For sure, they argued their points about how their platforms would benefit parents of young children. Liberal Leader Justin Trudeau accused Conservative Leader Erin O’Toole of robbing the provinces of billions in federal transfer payments that would create daycare spaces, cut costs to $10 a day for families, and improve wages for child-care workers. O’Toole stressed that his tax credit approach would help low-income families in particular and he would figure out later how to compensate Quebec for the missing billions in funding that the provincial government has already negotiated with Ottawa under Trudeau. And NDP Leader Jagmeet Singh put a curse on all their houses, saying too little too late.
But the discussion about the benefits of child-care investment seems to fade from there. Just a few minutes earlier in that same debate, for example, the leaders were asked how they can resolve labour shortages that have sprung up across the country, hurting firms’ abilities to recover from the pandemic and dragging us all down. To a person, they all talked about increasing immigration, training and skills.
What about women in the workforce?
As the pandemic made so painfully obvious, without reliable child care, mothers are less productive and have more trouble getting out from under the housework and into the paid economy. Child care — having a space available and knowing it’s reliable, affordable and of good quality — makes all the difference.
“The government realized they couldn’t open the economy if they couldn’t keep daycares open,” Paradis points out.
The federal budget estimates that a national child care program would add about 240,000 workers to the labour force. And since those workers are already here in Canada with Canadian credentials, integration into the labour force is seamless.

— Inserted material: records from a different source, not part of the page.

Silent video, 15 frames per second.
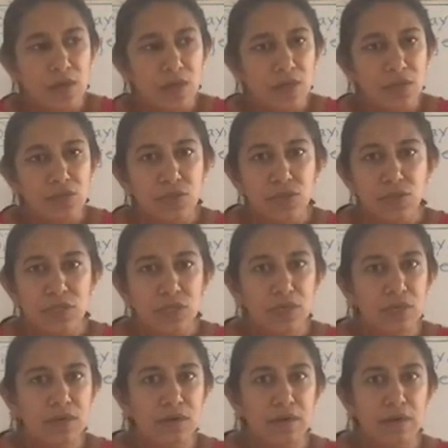So she
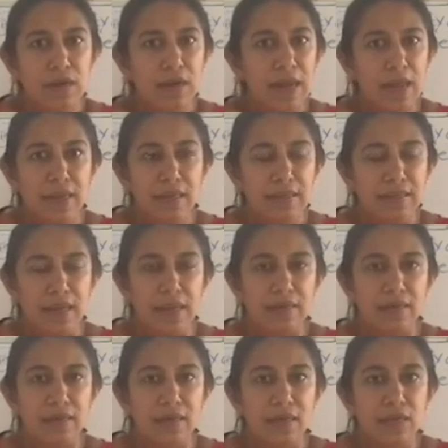did not like that.
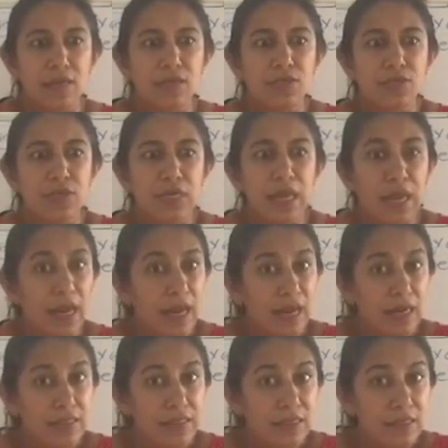She
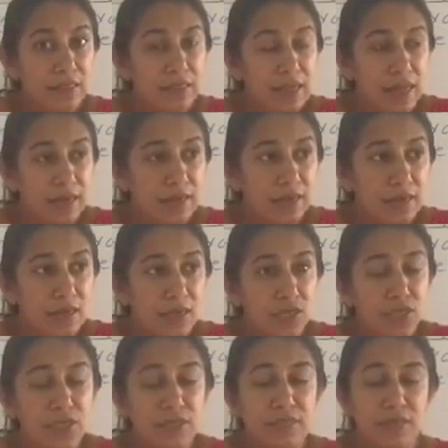hated that.
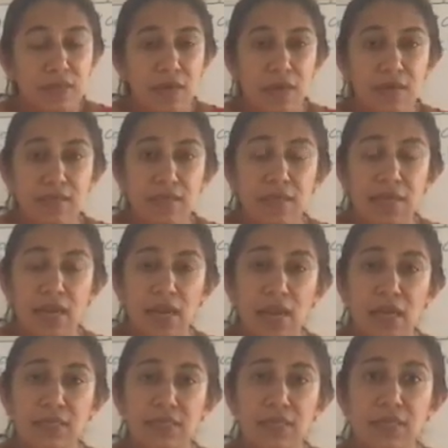She started
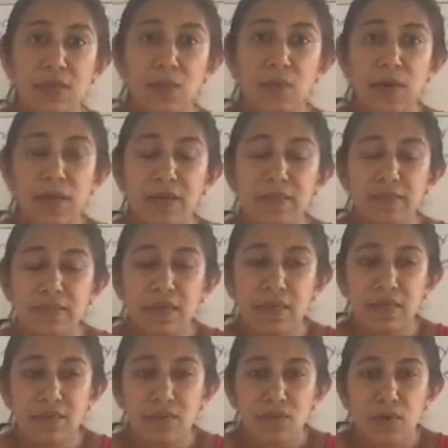hating the white
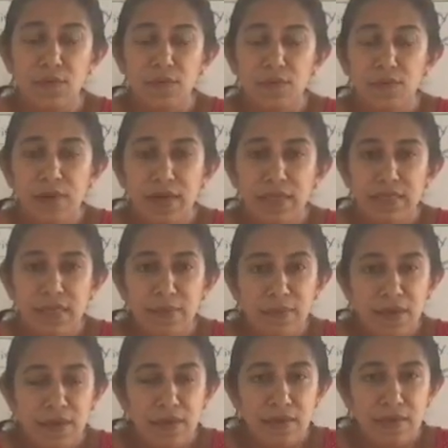skins of the white
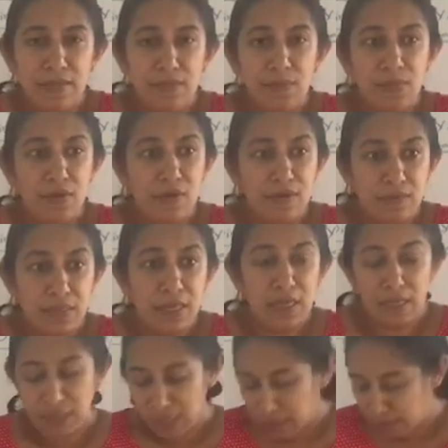Americans because
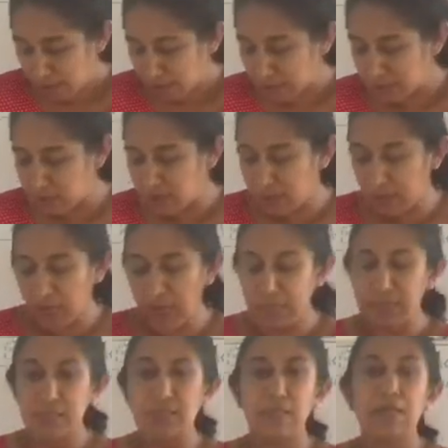they also
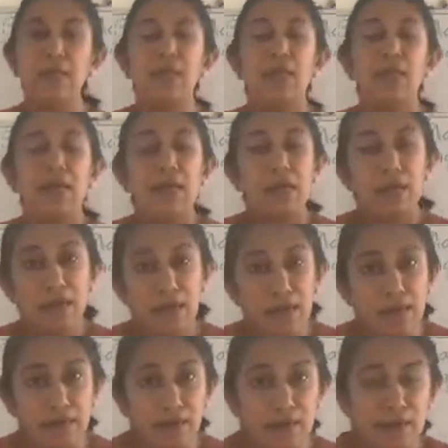hated
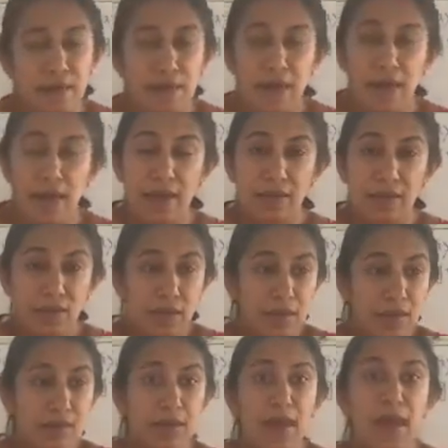her, and
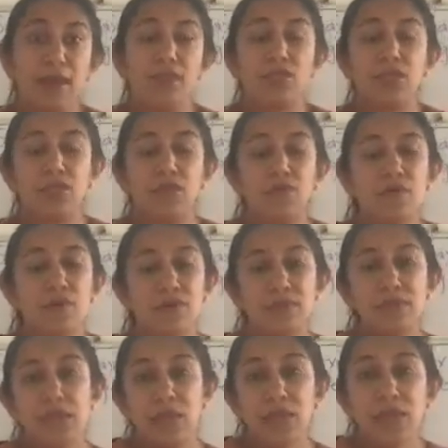her action was
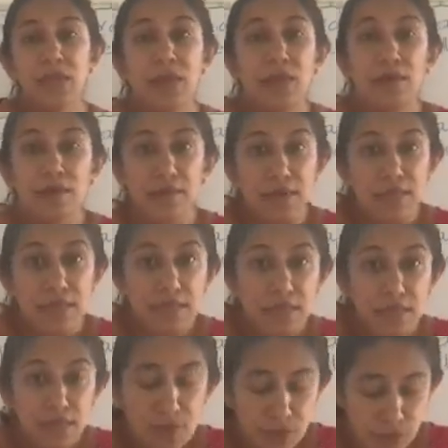in return to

An in-depth study of the economic impact of investing in early childhood education by Deloitte chief economist Craig Alexander shows that serious investment in high-quality child care boosts economic growth, reduces poverty, enhances equality, and sets the younger generation on a path to take on the world.
But all those wider economic benefits from investing in child care are so obvious to Paradis that she is surprised the entire electorate isn’t clamouring for more. Her own network certainly is.
Investing in child care is as close to a silver bullet for recovery as we can get, not just for moms but for workplaces short on labour, for fiscal sustainability and for equality of opportunity. Let’s not lose sight of that.